Sorry death, not today. Not ever.
***
WINNER 3: sstrawberryco
They started at his shoulderblades, tiny little tufts of downy feathers. Just like every baby starts out with blue eyes, every baby starts out with white wings— the real color sets in as time goes on. By the time his sister was born, just as small and sweet as he was, the feathers reached down his back. They were still light. Downy. Gray, like wet pavement. We worried about him, a little bit, but it wasn't an unusual color. Not unusual at all.
When he was eight, and his sister was five, his wings were even darker. In contrast to the light, snowy color of his sister's wings, they stood out starkly. Longer feathers, less down. Our feathers were white. Your feathers show who you are, what you are. We were worried.
A year passed. The tips of his feathers were blacker than the darkest night of a new moon.
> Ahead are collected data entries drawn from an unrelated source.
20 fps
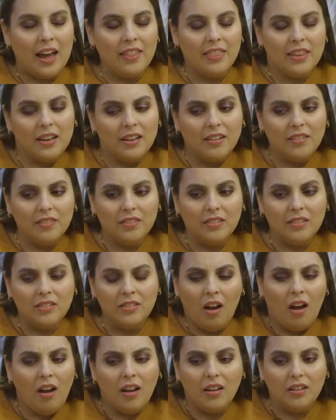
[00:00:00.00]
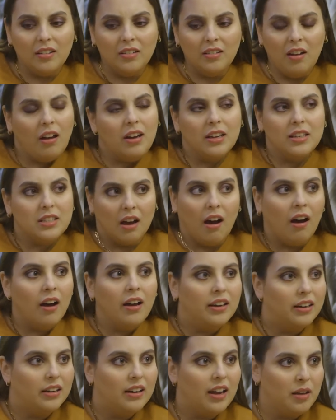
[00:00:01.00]
I think not a
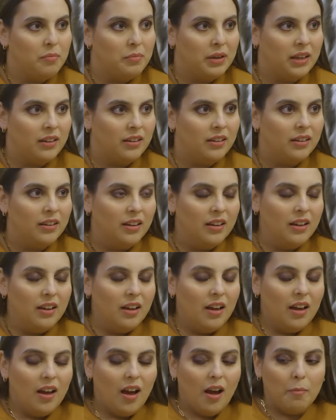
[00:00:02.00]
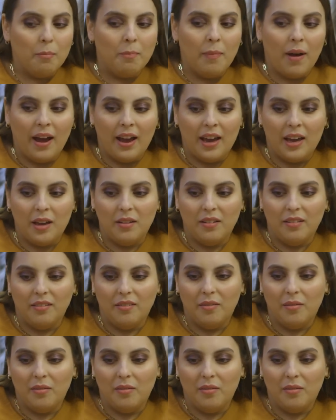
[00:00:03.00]
ton. I mean, my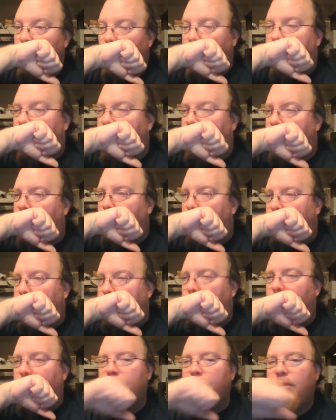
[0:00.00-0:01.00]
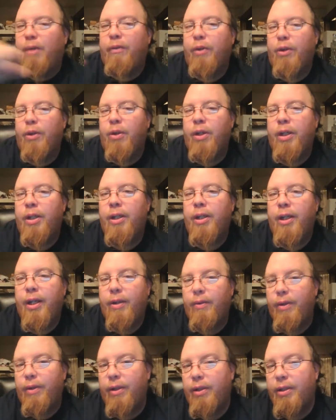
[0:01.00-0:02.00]
but if you're looking to
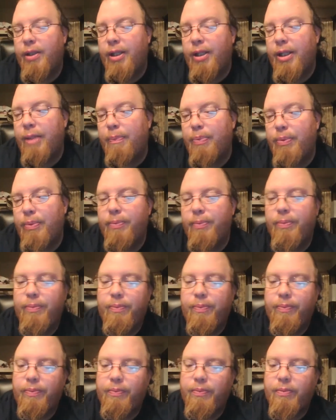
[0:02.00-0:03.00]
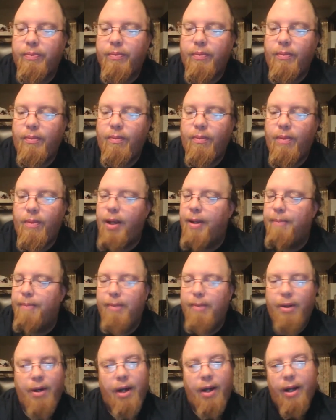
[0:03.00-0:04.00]
get in deep,
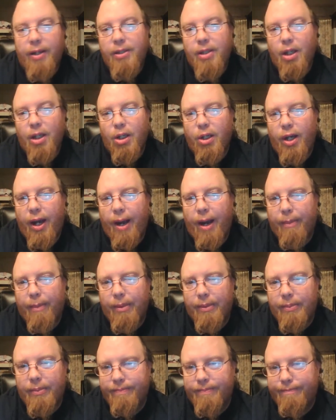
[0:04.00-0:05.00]
that's not, not going to happen.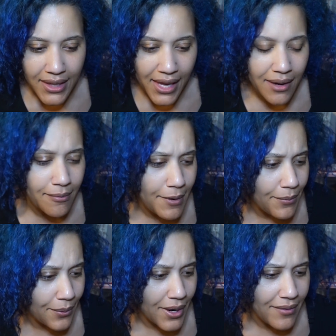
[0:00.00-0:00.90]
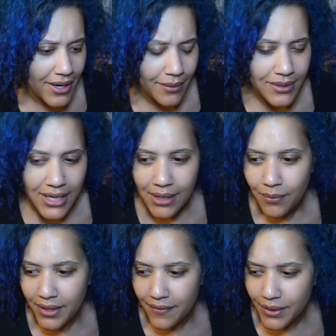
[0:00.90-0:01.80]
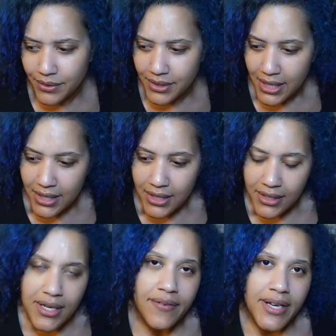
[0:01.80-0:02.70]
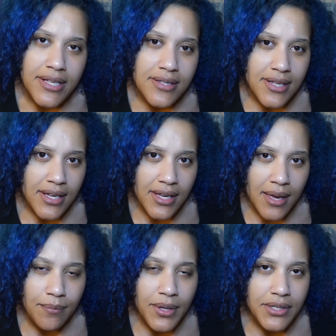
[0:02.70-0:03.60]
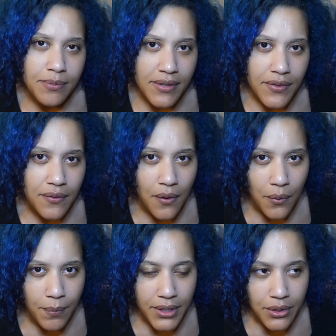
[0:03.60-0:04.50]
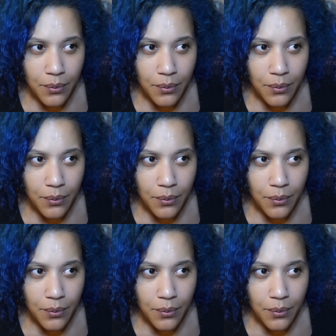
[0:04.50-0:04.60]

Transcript: can't remember where I read it. It was like in one of those Never Get Sick Again books. But if you open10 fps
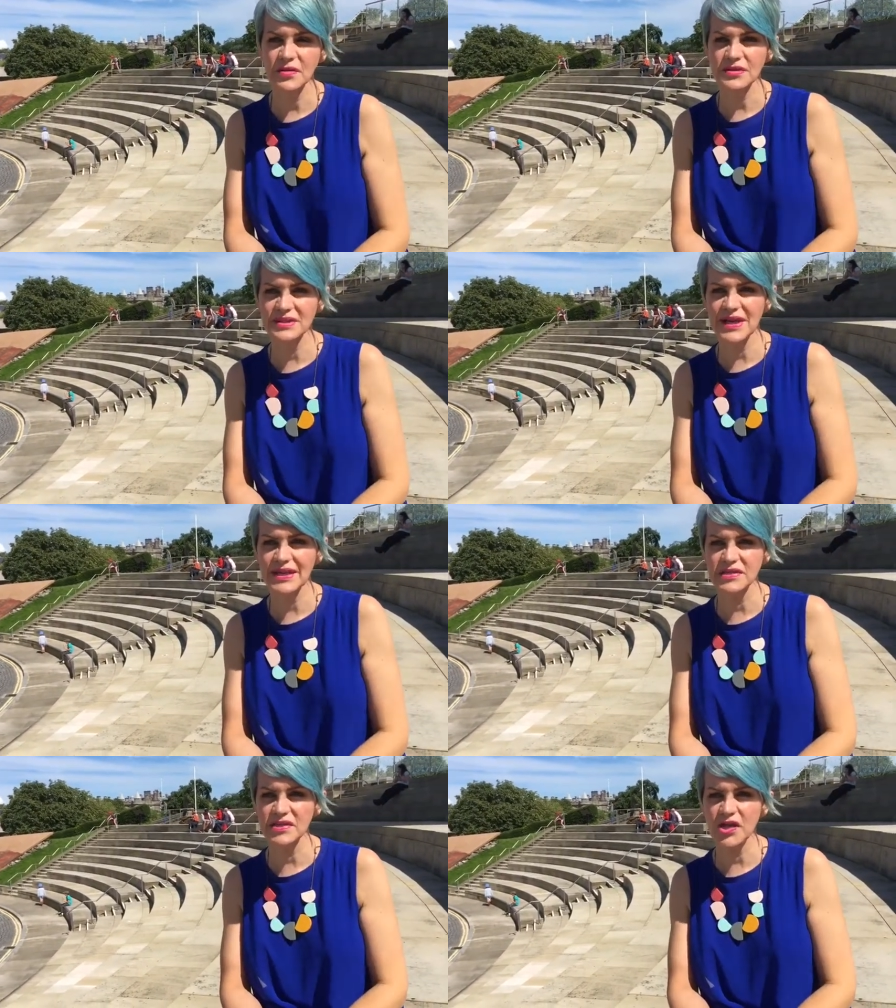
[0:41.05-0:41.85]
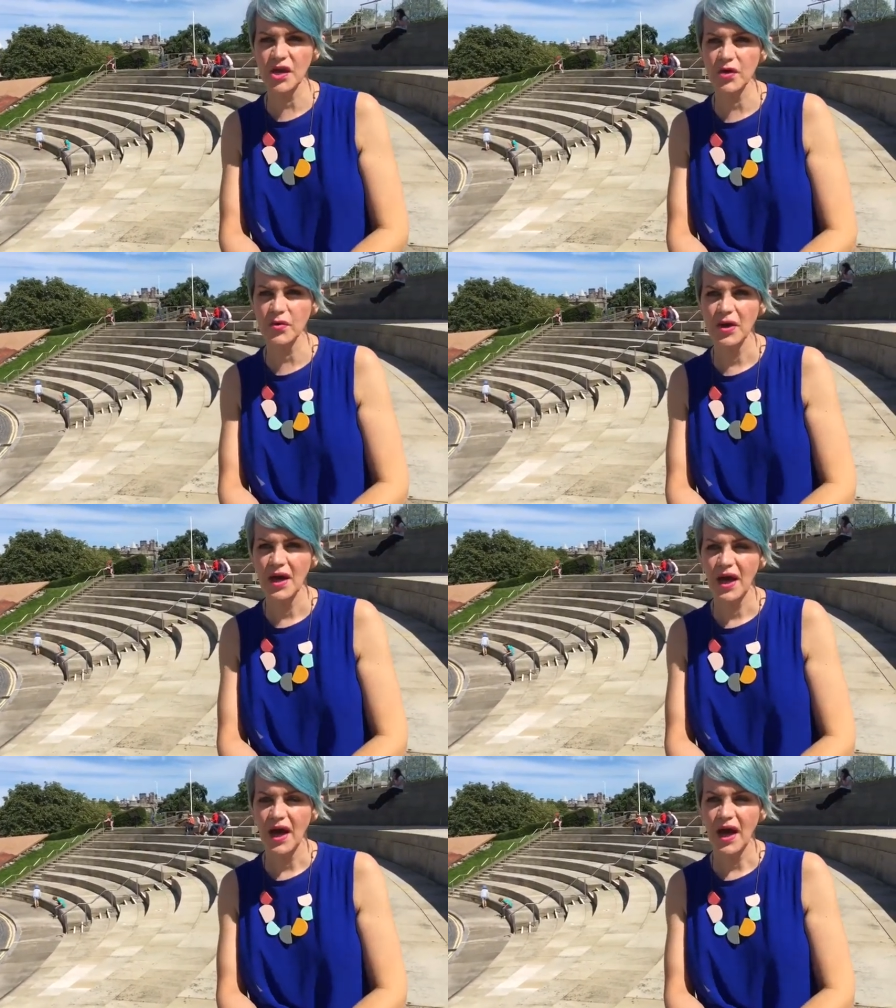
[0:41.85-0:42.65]
which is a dance show,
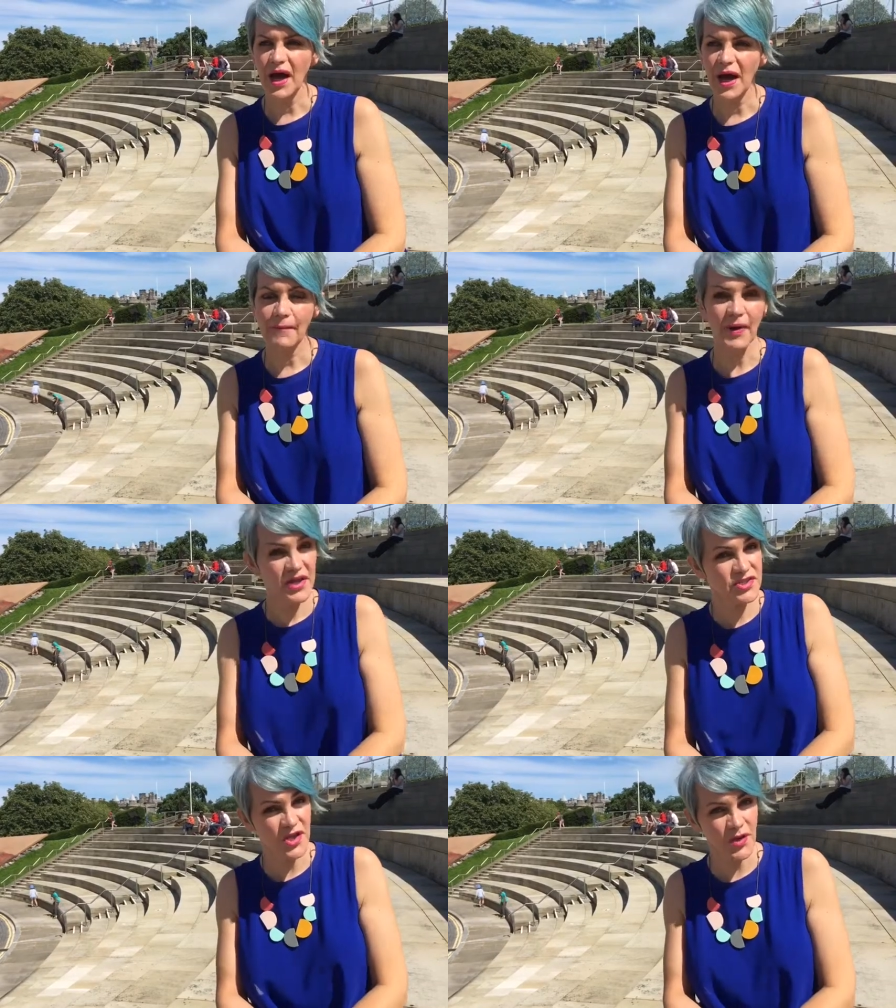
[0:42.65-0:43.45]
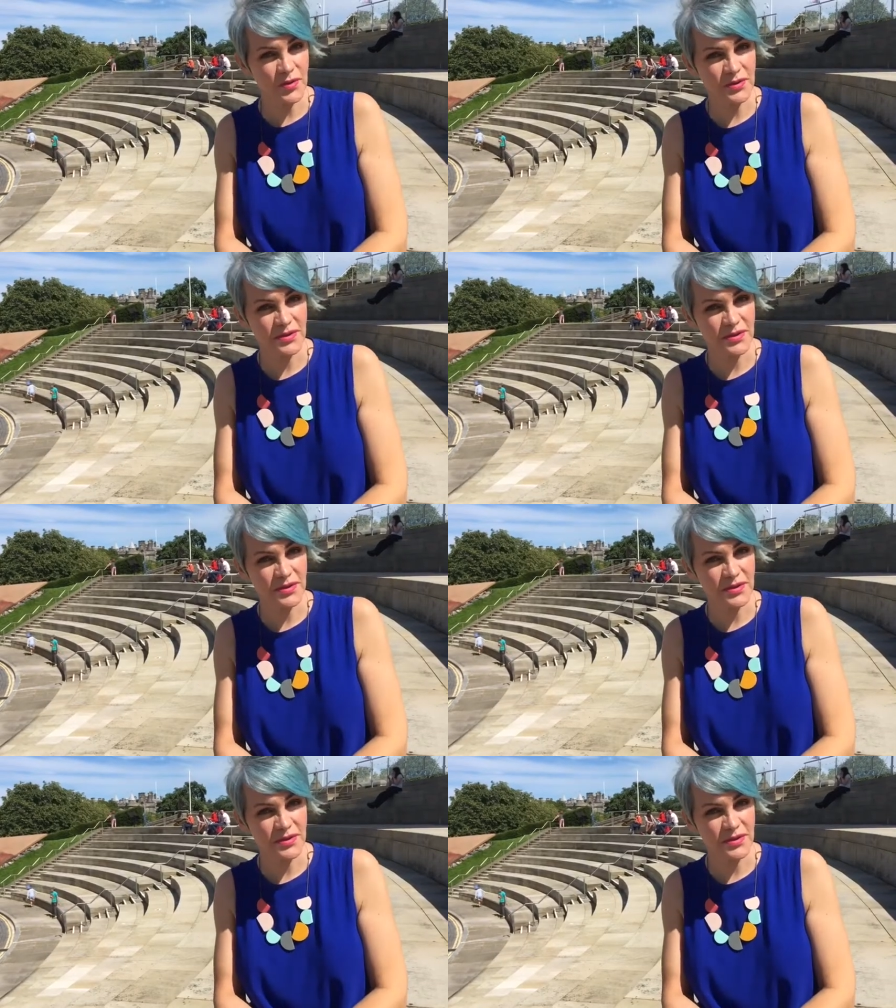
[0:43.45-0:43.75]
uh, and my show,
We wondered what we had done wrong. He grew more distant from us, expressing distaste in the activities we wanted him to do. He was kind to his sister, but he clearly hated her nature. He hated all of us at that point.
There was no more down in his pitch black feathers, which crept nearly to his knees. Just as his eyes had settled at a coffee brown all those years ago, his wings were full-grown. He barely spoke to us, and we had nothing to say to him. It was our fondest wish that others would accept him, but we knew nobody in our community would.
He smiled at us, but we had no smiles for him. He reached out for us, but at that point, we did not want him. We did not want his pity, his kind words, his sympathetic looks. His sister scowled at his attempts to help her with her studies. His wings were pitch black, ours where pale. We were demons. He was an angel.